FILE - Uzbek law enforcement officers check documents at a checkpoint in Tashkent, Uzbekistan, April 9, 2020.

Uzbekistan's Interior Ministry has taken the unusual step of promising to investigate the temporary detainment of two independent journalists while they were covering the aftermath of a dam burst that forced tens of thousands of people from their homes in the Sirdaryo region and neighboring Kazakhstan.

The ministry said on the Telegram messaging app that it will "assess the legality" of the actions taken by officers in holding the reporters on May 3.

"The Interior Ministry is always open to media outlets and does not meddle in their operations," the ministry statement said.

Tavaksay Uzbekistan
Tavaksay Uzbekistan

The statement came less than two hours after the independent online news organization Human.uz wrote on Telegram that police detained its reporter, Mavjuda Mirzaeva, and her cameraman while they were interviewing residents who were being temporarily housed at a college in the regional capital, Guliston, because of the accident.

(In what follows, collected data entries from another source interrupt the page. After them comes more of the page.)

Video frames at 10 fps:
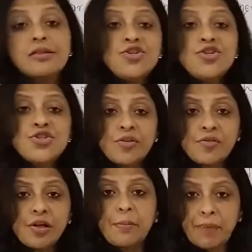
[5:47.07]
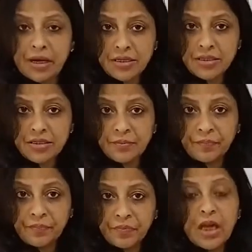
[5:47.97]
This generally depends,
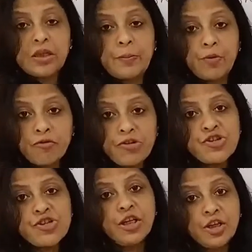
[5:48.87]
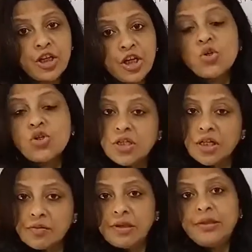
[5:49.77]
the profit sharing ratio
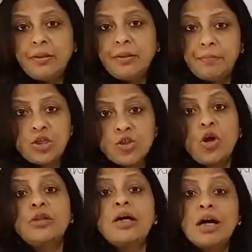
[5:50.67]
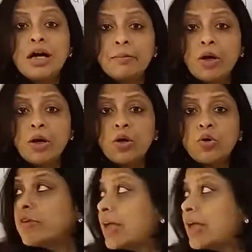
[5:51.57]
generally depends on the amount of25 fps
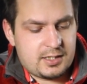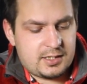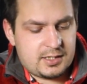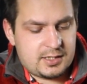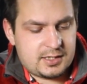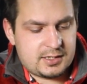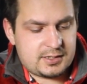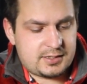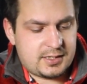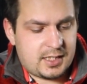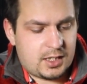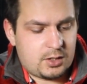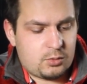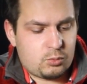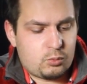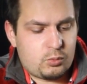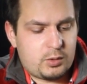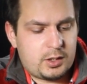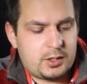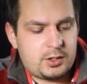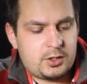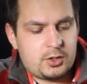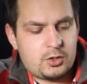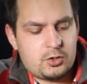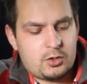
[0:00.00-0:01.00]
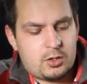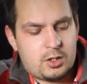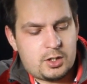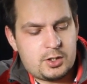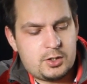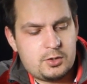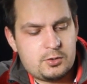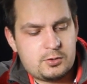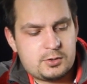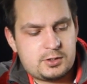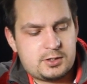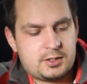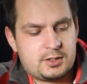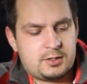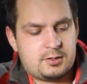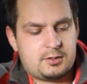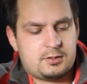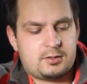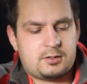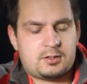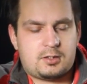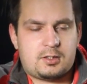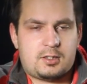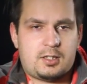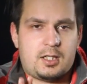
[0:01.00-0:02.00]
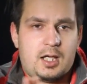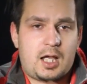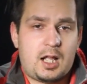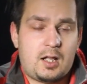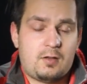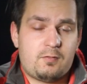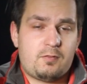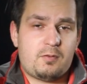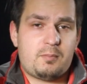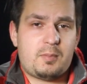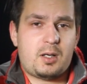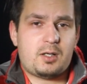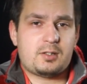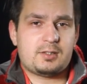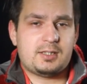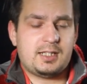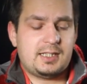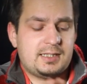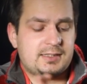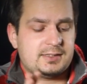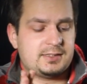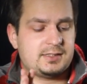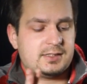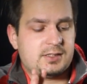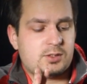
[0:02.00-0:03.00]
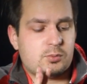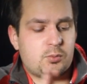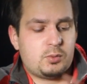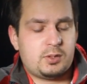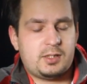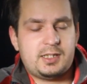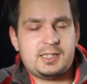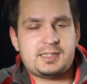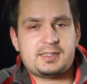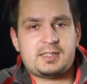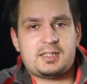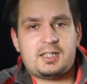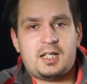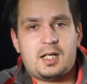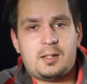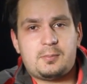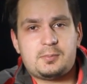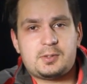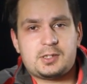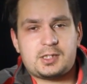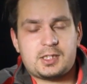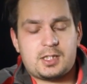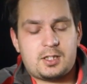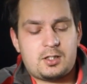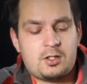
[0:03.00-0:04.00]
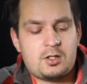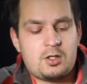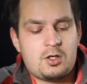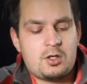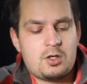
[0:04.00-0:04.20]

is that when you are using alpha mount lenses with this adapter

In the video, posted by Human.uz, law enforcement officers, some of whom are in plainclothes, force the cameraman, whose name was not disclosed, into a minibus, while Mirzaeva films the situation and demands an explanation from an officer for the arrest.

The officer finally says, "You refused to follow lawful demands," but does not respond to Mirzaeva's request to clarify which "lawful demands" she and her cameraman refused to follow.

The officer then instructs one of his colleagues inside the vehicle to "delete all their video records after looking through them."

Until recently, the Interior Ministry investigating such an incident would have been seen as unthinkable.

Until 2016, Uzbekistan was under the iron fist of President Islam Karimov, who ruled the Central Asian state from before the collapse of the Soviet Union in 1991 until his death in 2016.

Since President Shavkat Mirziyoev took over, many imprisoned political opposition figures and journalists, some of whom were held for almost 20 years, have been released, while websites that were censored for years have become accessible.

Still, the watchdog Reporters Without Borders said in its assessment of press freedom in Uzbekistan that "the road is still long" for the country "to fully restore press freedom without political pluralism and without justice for the dictatorship's crimes."